Perineural Injection Therapy (also known as Neural Prolotherapy or Lyftogt Perinural Injection Treatment) is a simple and very effective treatment for pain. It uses injection of 5% dextrose (a natural sugar molecule) near cutaneous nerves that extinguishes neurogenic pain and neurogenic inflammation. Perineural injection therapy (also called neural prolotherapy or Lyftogt perineural injection therapy) helps calm pain and reduce neurogenic inflammation almost immediately.
The procedure is quick (takes 30 minutes in the office) and very safe as it uses an all natural solution of 5% dextrose.
Science has found some of the reasons for the profound effects of sugar or sugar alcohols in these near nerve injections that is satisfying, but there is still more to be researched at this time. Perineural Injections are so safe that it is worth a try in all pain conditions.
How effective are Perineural Injections?
After the first treatment pain relief may last for a period of 4 hours to 4 days. Repeated treatments (6-8 sessions) usually done weekly, result in a gradual reduction of the overall pain until maximal results are achieved.
According to Dr. Lyftogt, MD, 80% of all pain comes from our nerves. And in his clinical experience and the numerous studies he’s conducted for various painful conditions, perineural injections with 5% dextrose has an 80% effective rate. Meaning the nerves become damaged and send a pain signal and cause inflammation and treatment with perineural injections of 5% dextrose can help the vast majority of people with pain.
What is Neuropathic Pain?
The definition of neuropathic pain by Professor Douglas Zochodne states: “Neuropathic pain is a severe and debilitating pain that can render patients unable to walk, work, sleep or enjoy life…Full and effective regeneration of the peripheral nervous system usually extinguishes this pain.” (1) Dr. John Lyftogt, MD (pronounced “lift off”) of Christchurch, New Zealand has researched and developed the science of identifying and treating neuropathic pain and neurogenic inflammation with injections of 5% dextrose (D5W), or mannitol (M5W) near the damaged or inflamed nerves this extinguishes the pain and inflammation immediately and is diagnostic for neuropathic pain and neurogenic inflammation.

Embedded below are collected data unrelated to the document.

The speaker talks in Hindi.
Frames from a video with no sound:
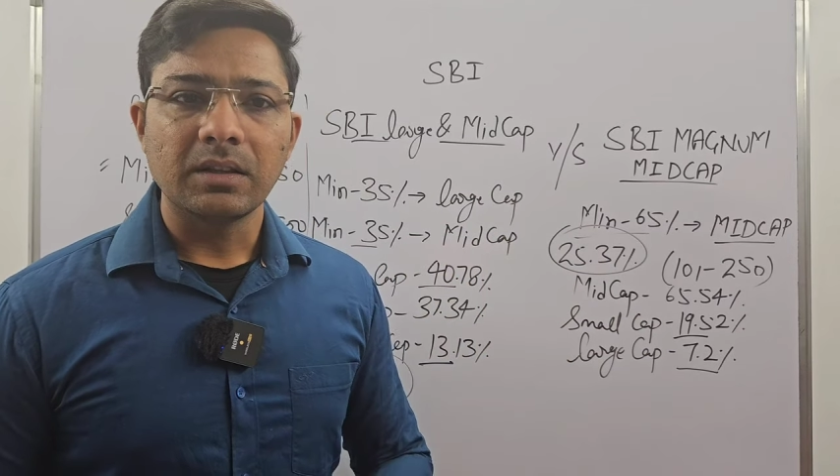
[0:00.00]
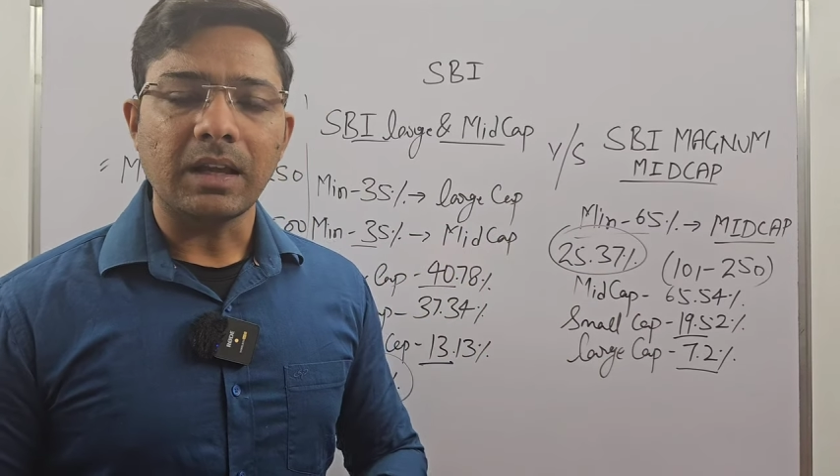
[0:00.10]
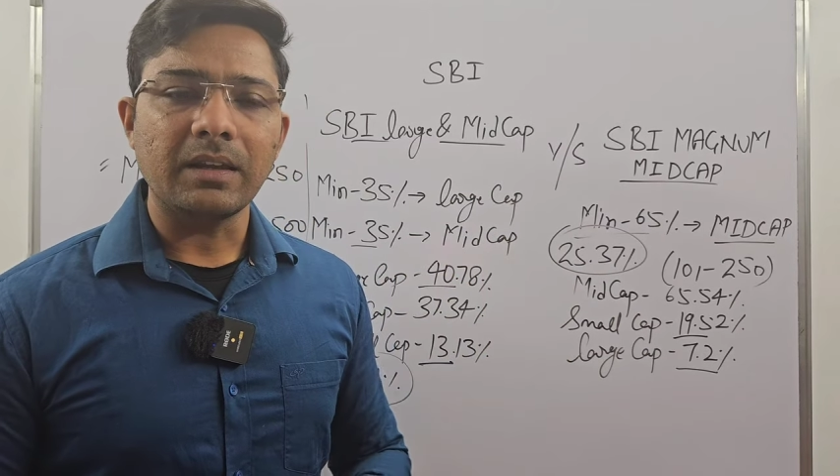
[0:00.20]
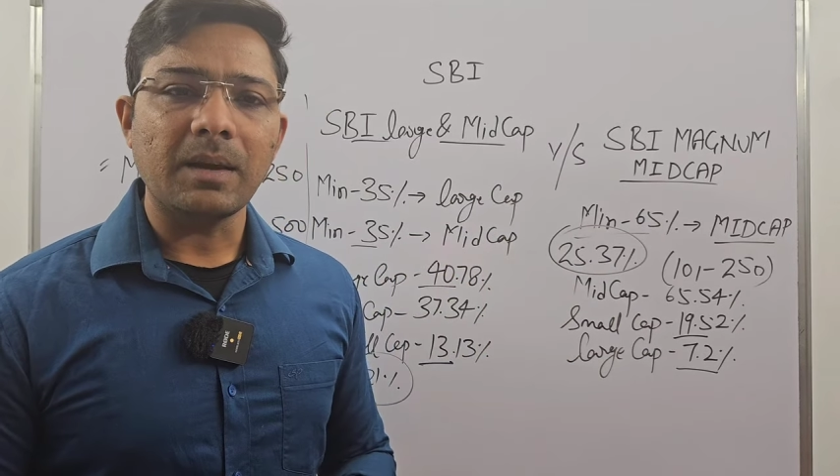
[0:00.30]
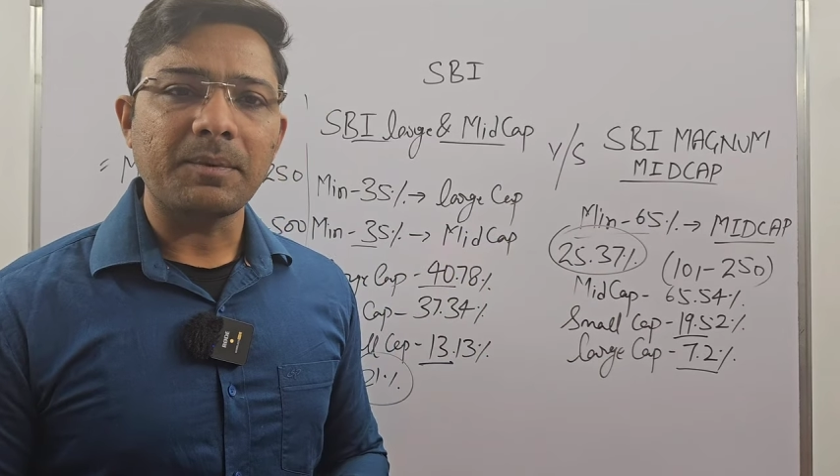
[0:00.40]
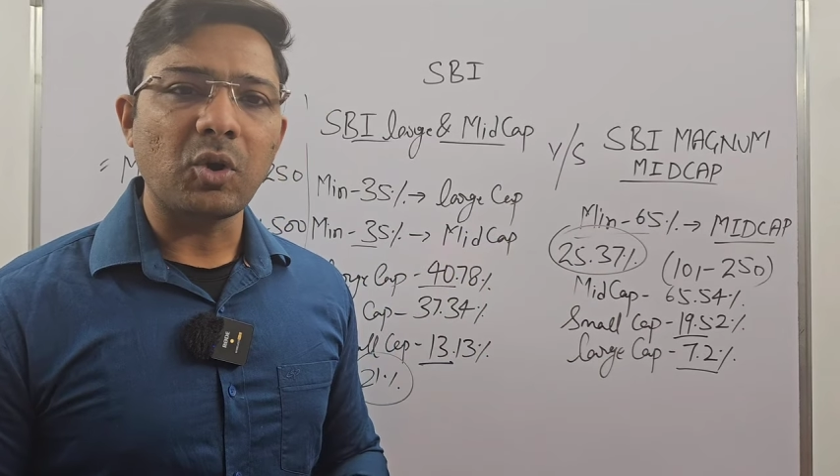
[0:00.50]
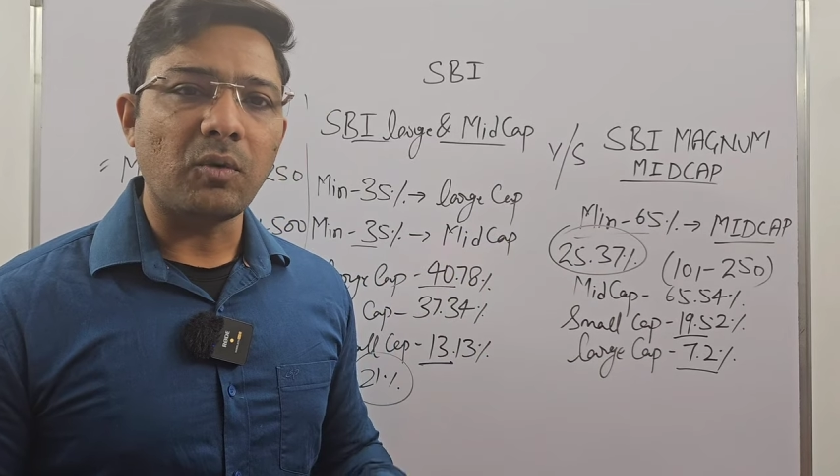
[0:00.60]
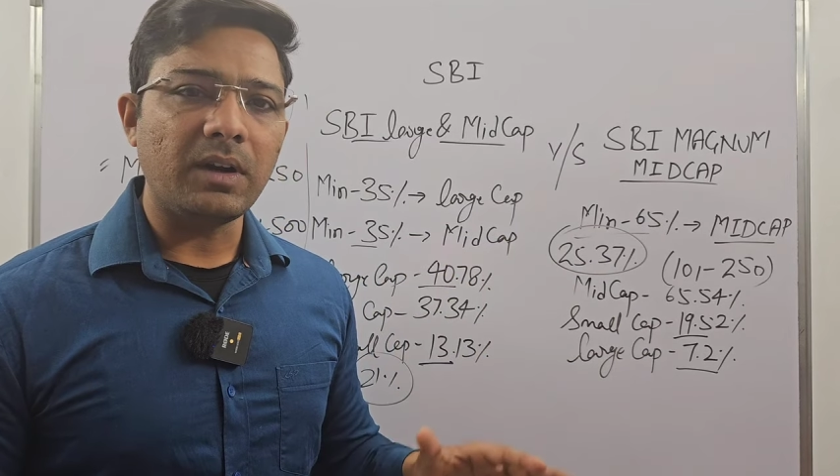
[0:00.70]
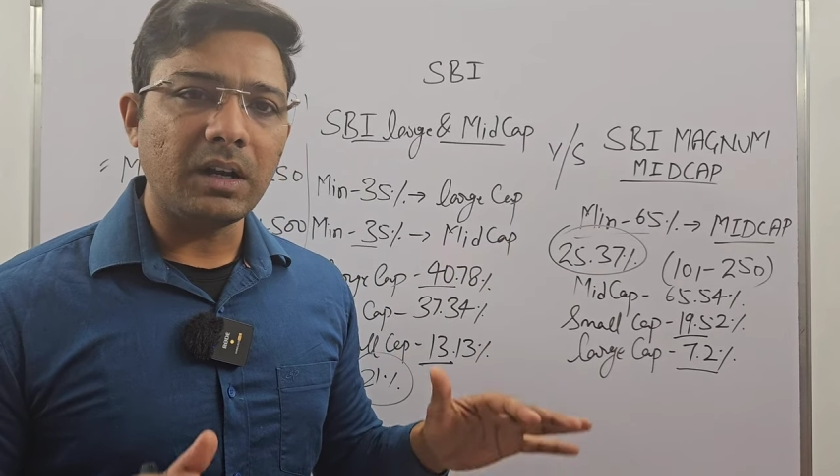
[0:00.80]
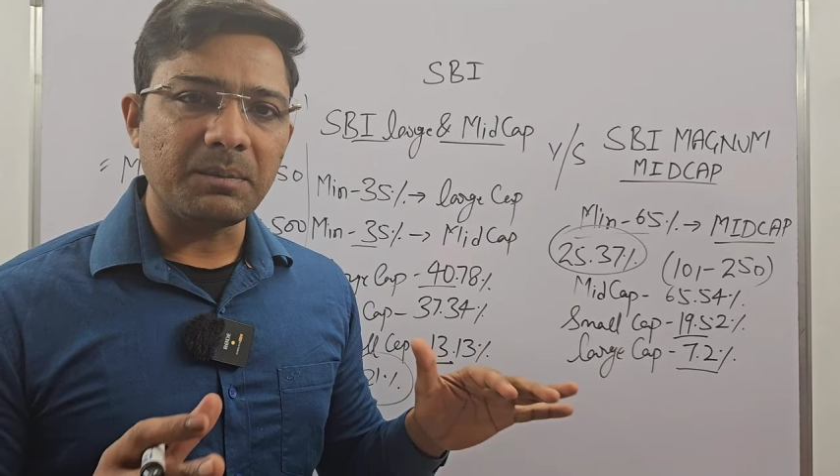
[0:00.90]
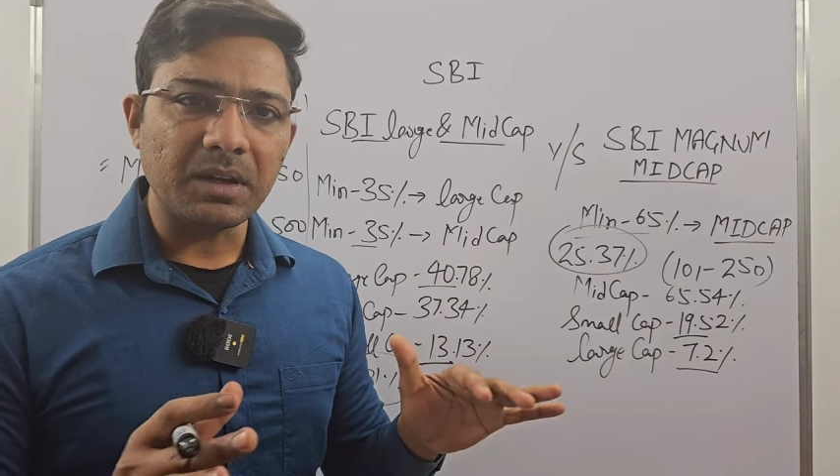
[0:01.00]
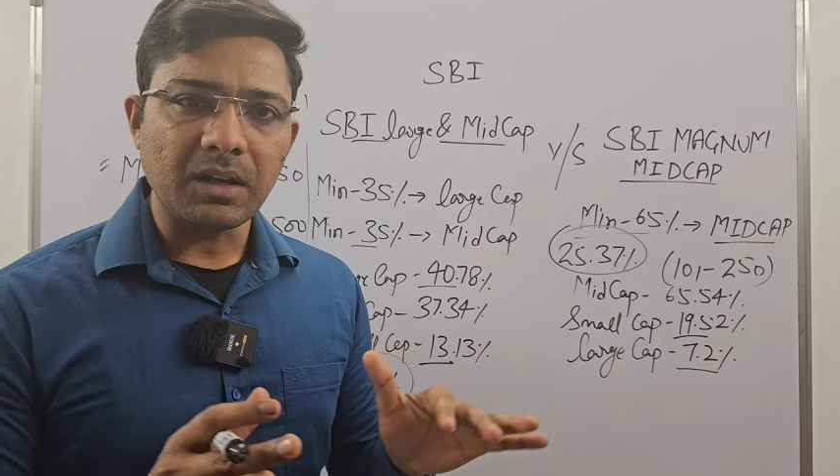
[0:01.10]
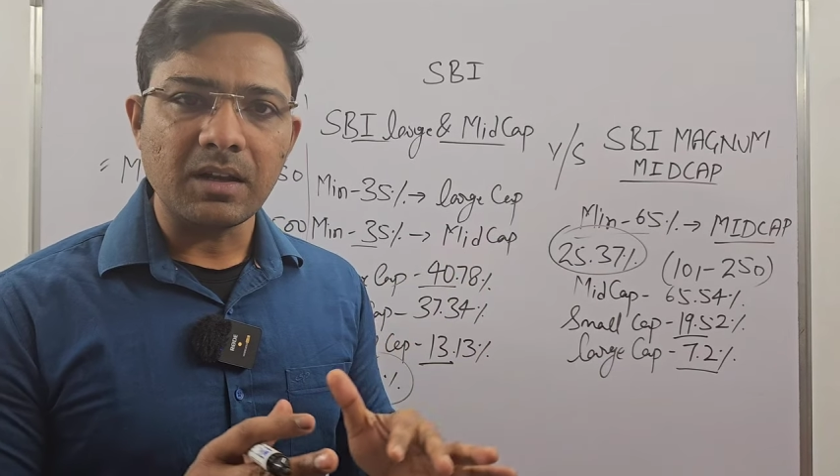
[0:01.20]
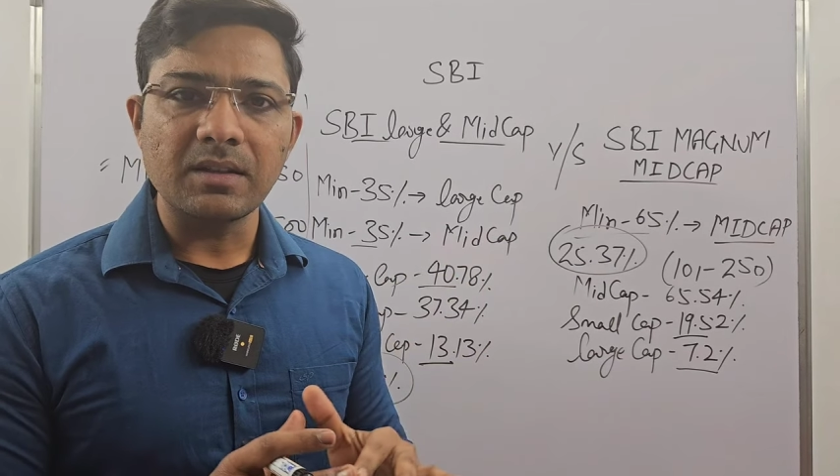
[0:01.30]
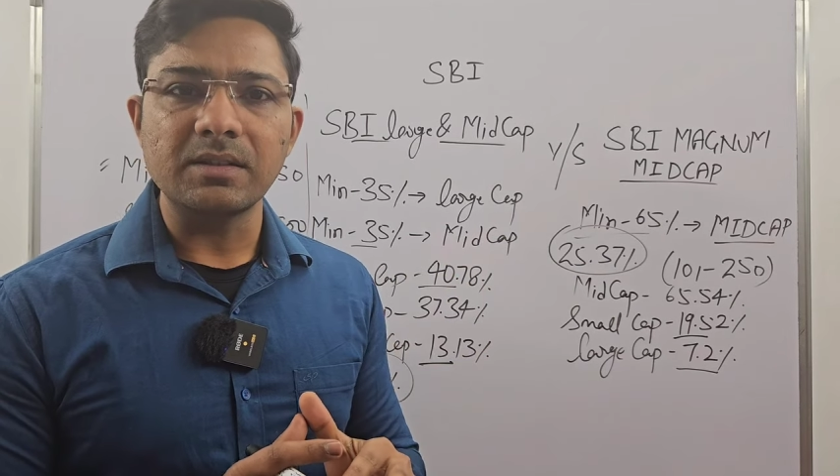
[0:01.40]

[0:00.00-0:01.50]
ताकि आपकी ओवरलैपिंग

The History of Perineural Injections
John Lyftogt, MD, tells that he first tried dextrose on his own chronic pains from injury. He was so impressed with the relief that he told his wife and she volunteered her painful areas and had relief as well. After, many successful treatments he brought it into his practice.
One of the first patients was a long distance runner with debilitating Achilles tendonitis. In this case, Dr. Lyftogt treated the lateral sural nerve and lower saphenous nerve where they cross over the Achilles tendon with D5W. The patient was immediately out of pain. And had been unable to train for some time and since they felt better they, like any devoted athlete, promptly went out and ran a 10K. When Dr. Lyftogt discovered the patient had run the 10K, he was surprised and intrigued that the running did not cause a relapse of the tendonitis.

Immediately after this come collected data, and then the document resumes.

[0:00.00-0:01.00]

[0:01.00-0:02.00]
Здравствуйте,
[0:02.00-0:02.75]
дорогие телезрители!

He recognized the treatment had therapeutic value beyond pain relief and he has since laid out the science and treatment of neuropathic pain. His patients were predominantly amateur and professional athletes with painful injuries, and with the treatment of their cutaneous nerves he found they got pain relief and could continue to train because the injury (the damaged nerve) was healed.
Dr. Lyftogt has learned that neurogenic inflammation can advance and worsen over time so the sooner the original injury is treated the fewer treatments are needed for complete healing.

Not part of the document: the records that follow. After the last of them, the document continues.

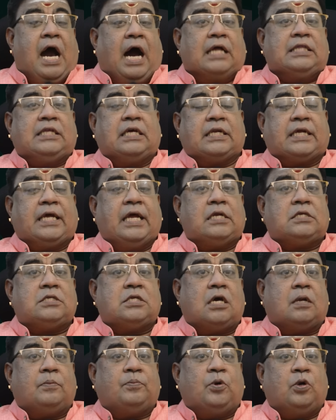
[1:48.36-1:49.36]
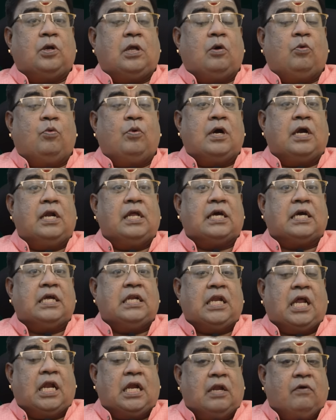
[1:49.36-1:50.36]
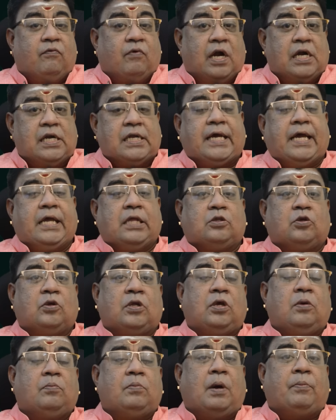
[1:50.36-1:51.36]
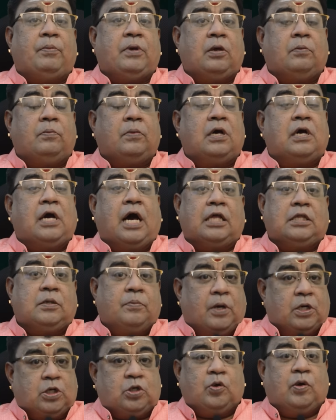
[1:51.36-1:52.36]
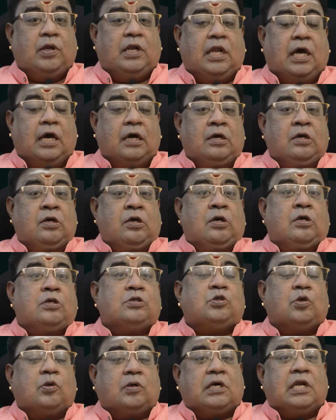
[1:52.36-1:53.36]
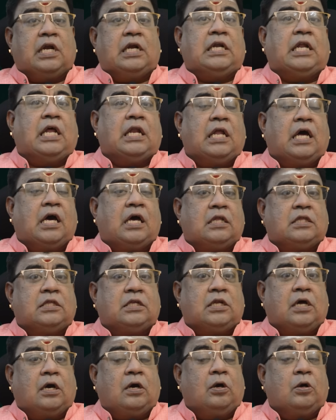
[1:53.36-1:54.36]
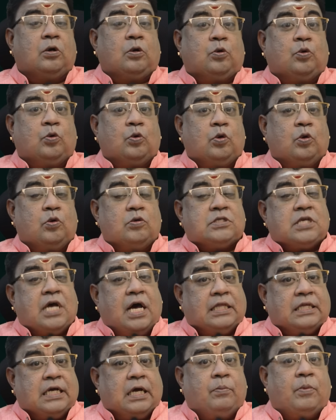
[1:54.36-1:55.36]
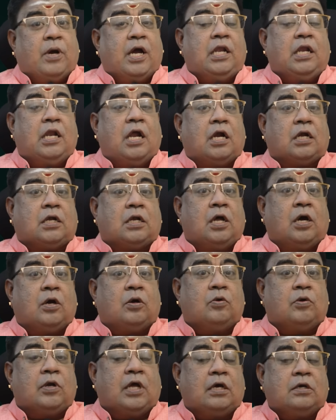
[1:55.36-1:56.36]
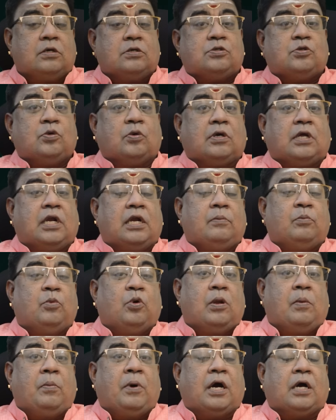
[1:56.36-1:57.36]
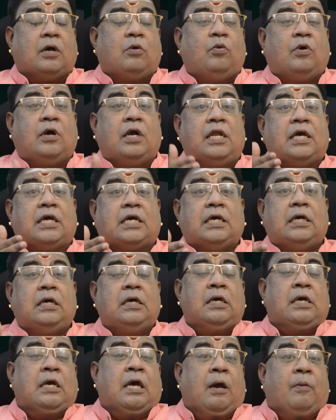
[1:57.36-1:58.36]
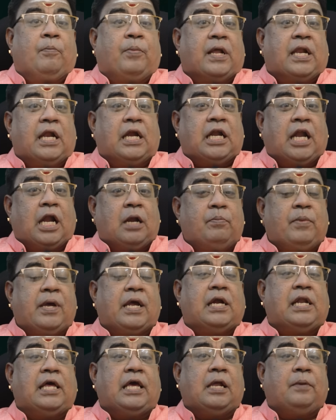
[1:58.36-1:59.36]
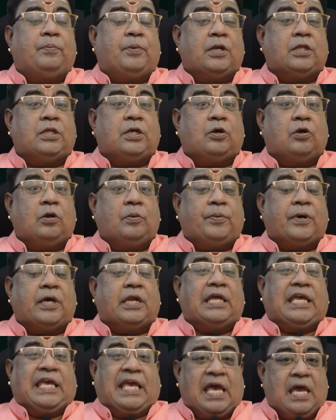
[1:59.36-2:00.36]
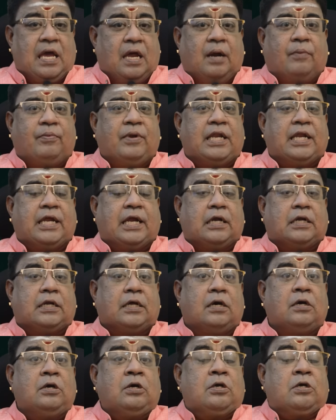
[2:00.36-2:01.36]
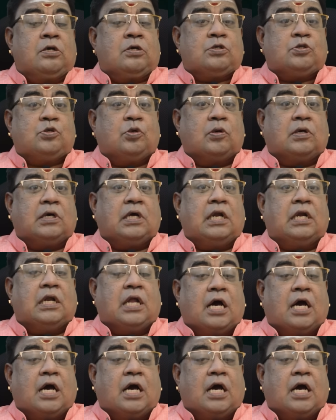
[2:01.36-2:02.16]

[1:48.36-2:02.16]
அதற்கேற்றாற் போல் உங்களுக்கு நல்ல வாழ்க்கை துணையும் அமையும் அது மட்டும் இல்லை சுக்கரன் நல்லா இருந்துட்டால் குரு சாதகமாக இல்லாட்டினா கூட சுக்கரன் மூலமாக உங்களுக்கு பல நன்மைகளை ஏற்படுத்தி கொடுப்பார் ஏன் அப்படின்னு கேட்டால் சுக்கரன்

How do perineural injections work?
The science of NPT developed by Dr. Lyftogt lays out the function and dysfunction of nerves when they are damaged. Neurogenic pain is caused by damage to the C-fibers of cutaneous nerves. C-fibers are unmyelinated nerves, about 1 micron in size, and are of low conduction velocity.
In other words they send a slow signal compared to other nerves. They were discovered in the 1960’s with the invention of the electron microscope which allowed them to be visualized. C-fiber nerves are afferent and efferent, which helps explain the complexity of experience of neurogenic pain.
There is a receptor on the nerves called TRPV-1 (transient receptor potential cation channel, subfamily V (vanilloid), member 1) whose previous name was the capsaicin receptor.
TRPV1 is regarded as the central nerve receptor in initiating and maintaining pain-related behavior in animals, and pain experience in humans (2). They are responsible for the burning sensation often described in pain syndromes (3). For a direct experience of the burning pain by a TRPV1 receptor and its treatment using the principles of NPT, eat a red hot chili pepper and then take a sip of a sugary drink and hold it in your mouth.
You will find that the burning sensation is extinguished because the sugar changes the signal from the TRPV1 receptors in the nerves of your mouth. This is proposed to be the effect that is happening with the injections of dextrose.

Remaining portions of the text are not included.